Lutetium-177–PSMA-617 (LuPSMA)—an investigational radiolabeled small molecule—significantly improved radiographic progression-free survival and overall survival when added to the standard of care compared with the standard of care alone for men with metastatic castration-resistant prostate cancer who had experienced disease progression on other lines of treatment. These findings were from the phase III VISION trial presented during the 2021 ASCO Annual Meeting.1
LuPSMA plus the standard of care achieved a median of 8.7 months of radiographic progression-free survival vs 3.4 months with the standard of care alone—more than doubled in this pretreated population with advanced disease. Overall survival was also extended to 15.3 months with LuPSMA plus the standard of care vs 11.3 months with the standard of care alone.
Michael J. Morris, MD
“In patients with metastatic castration-resistant prostate cancer whose cancer had progressed after chemotherapy and androgen receptor pathway inhibitors, LuPSMA prolonged life and delayed the time to progression of cancer on scans. It was well tolerated, with no new safety signals of concern. These findings warrant LuPSMA as a new treatment option for metastatic castration-resistant prostate cancer, pending FDA [U.S. Food and Drug Administration] review,” stated presenting author Michael J. Morris, MD, Head of the Prostate Section at Memorial Sloan Kettering Cancer Center, New York.

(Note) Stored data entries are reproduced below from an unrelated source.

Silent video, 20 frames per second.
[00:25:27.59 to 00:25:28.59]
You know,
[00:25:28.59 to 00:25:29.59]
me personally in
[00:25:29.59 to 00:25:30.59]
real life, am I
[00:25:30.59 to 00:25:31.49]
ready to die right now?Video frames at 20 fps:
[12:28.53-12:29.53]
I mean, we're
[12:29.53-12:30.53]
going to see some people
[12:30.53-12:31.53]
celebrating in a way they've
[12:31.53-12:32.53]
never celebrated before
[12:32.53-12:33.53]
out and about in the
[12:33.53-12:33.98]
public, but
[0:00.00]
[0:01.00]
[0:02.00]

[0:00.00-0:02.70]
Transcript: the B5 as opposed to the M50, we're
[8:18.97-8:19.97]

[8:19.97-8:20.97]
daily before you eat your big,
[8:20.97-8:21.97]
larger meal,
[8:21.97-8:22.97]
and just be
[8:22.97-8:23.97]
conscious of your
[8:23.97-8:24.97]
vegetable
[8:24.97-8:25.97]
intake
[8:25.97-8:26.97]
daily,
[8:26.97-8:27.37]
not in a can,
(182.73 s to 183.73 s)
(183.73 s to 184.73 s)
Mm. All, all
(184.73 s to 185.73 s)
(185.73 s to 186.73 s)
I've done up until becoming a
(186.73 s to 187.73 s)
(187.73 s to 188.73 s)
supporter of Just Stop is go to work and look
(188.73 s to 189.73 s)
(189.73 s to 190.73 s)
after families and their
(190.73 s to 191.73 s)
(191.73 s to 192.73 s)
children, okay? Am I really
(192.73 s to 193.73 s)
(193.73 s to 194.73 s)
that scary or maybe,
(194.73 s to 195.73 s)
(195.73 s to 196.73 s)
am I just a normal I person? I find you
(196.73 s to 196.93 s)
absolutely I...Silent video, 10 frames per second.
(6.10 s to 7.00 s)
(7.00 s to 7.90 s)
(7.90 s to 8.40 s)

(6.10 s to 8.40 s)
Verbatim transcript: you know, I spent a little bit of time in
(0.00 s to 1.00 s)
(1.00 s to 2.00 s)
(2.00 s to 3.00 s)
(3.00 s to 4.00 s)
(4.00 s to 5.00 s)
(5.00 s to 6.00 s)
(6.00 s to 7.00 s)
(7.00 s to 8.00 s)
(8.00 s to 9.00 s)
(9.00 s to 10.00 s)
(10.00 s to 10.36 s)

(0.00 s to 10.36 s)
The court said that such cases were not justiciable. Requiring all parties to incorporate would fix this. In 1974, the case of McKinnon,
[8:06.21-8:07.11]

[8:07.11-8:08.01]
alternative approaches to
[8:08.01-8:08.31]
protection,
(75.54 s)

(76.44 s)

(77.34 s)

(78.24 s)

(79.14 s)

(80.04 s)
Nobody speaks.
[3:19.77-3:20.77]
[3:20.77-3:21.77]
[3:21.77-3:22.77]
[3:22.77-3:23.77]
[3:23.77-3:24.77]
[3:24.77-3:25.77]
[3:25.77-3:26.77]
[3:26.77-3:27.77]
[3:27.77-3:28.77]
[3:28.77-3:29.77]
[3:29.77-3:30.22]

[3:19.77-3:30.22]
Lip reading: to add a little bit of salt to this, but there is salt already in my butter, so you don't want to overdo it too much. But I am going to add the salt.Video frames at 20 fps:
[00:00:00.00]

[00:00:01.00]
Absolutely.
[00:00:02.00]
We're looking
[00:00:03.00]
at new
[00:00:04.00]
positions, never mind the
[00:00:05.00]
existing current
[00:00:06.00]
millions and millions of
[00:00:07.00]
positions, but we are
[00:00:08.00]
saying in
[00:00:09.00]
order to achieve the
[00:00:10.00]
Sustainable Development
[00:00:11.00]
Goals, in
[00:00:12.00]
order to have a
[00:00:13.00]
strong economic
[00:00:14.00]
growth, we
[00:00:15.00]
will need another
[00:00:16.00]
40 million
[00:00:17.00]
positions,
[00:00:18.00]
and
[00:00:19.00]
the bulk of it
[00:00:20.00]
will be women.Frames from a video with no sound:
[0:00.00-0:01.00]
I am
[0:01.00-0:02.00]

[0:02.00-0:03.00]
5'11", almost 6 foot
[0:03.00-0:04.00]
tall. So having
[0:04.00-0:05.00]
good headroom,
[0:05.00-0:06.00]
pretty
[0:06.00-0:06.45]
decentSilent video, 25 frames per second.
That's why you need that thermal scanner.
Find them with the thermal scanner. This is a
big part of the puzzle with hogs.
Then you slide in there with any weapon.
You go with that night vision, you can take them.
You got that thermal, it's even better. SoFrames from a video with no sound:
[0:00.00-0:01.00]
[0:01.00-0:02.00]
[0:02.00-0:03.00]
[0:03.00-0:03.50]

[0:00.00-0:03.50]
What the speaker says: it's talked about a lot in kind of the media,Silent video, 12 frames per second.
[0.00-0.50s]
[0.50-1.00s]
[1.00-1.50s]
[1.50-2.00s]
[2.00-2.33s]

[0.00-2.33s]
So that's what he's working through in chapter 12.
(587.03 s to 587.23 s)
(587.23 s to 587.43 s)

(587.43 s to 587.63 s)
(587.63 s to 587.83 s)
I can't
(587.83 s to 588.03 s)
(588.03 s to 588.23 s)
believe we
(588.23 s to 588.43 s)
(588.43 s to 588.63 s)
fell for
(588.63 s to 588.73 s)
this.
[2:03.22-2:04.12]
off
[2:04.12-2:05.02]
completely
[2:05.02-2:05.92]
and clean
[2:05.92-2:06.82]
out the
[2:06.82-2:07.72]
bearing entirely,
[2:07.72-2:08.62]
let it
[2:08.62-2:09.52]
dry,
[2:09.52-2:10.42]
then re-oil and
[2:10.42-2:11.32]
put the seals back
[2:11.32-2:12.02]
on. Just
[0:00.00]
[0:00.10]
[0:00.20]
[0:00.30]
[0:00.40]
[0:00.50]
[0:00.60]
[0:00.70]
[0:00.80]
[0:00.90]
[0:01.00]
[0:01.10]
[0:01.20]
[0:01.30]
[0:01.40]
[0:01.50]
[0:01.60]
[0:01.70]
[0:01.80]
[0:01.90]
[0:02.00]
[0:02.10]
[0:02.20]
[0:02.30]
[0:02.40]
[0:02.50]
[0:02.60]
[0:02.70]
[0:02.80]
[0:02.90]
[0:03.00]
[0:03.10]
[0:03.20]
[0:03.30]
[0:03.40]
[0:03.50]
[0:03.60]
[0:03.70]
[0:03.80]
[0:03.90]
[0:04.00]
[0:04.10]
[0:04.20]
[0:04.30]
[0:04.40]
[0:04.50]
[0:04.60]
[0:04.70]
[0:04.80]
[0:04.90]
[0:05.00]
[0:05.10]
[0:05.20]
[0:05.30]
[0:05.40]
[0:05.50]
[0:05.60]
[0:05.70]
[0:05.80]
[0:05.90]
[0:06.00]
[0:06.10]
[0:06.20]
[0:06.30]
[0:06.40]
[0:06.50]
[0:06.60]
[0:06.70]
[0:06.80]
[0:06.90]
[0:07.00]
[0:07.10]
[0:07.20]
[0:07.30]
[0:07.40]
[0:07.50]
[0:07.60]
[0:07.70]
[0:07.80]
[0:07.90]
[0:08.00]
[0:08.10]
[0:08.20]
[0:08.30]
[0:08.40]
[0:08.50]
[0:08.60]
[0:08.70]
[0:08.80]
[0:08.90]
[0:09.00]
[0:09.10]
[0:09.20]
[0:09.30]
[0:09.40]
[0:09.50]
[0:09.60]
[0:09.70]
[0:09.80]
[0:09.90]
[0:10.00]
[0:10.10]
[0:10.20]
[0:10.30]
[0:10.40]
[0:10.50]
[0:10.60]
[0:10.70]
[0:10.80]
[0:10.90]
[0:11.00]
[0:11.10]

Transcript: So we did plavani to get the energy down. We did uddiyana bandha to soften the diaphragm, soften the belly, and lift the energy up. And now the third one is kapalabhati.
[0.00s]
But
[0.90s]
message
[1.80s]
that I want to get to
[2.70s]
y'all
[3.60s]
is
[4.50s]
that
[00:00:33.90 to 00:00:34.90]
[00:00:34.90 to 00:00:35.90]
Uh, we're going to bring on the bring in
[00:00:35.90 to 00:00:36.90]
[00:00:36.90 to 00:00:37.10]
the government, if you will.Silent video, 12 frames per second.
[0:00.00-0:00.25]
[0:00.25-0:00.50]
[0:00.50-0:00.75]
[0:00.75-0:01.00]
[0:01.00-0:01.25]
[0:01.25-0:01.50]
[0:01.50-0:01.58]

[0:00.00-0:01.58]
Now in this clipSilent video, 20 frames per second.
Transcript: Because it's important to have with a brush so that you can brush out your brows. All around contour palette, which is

“This trial is clearly important. These men had disease progression even with very low levels of testosterone. LuPSMA is an alternative therapy delivered directly to the prostate cancer cells, and survival was significantly improved. The use of LuPSMA, if it gets regulatory approval, could become an important new treatment option for patients with metastatic castration-resistant prostate cancer,” said Immediate Past President of ASCO Lori J. Pierce, MD, FASTRO, FASCO, at a press conference where the findings were discussed.
Prostate cancer is the most common cancer in men and the second leading cause of male cancer-related deaths in the United States. Although a number of treatment options are available for metastatic castration-resistant prostate cancer, most patients experience disease progression and need several lines of therapy; durable remissions are uncommon with each new line of therapy.
PSMA (prostate-specific membrane antigen) is highly expressed on prostate cells across the disease spectrum and disease sites and is an excellent target for treatment and imaging. PSMA positron-emission tomography (PET) scans are FDA approved to detect occult cancers in patients with high-risk localized disease and also biochemically relapsed disease. In VISION, PSMA PET imaging was used to establish PSMA expression in men with metastatic disease as a companion diagnostic to the therapeutic PSMA-directed treatment. Targeting PSMA with a radioligand such as LuPSMA is a novel treatment approach, and hopes were high in the prostate cancer community that it would be successful.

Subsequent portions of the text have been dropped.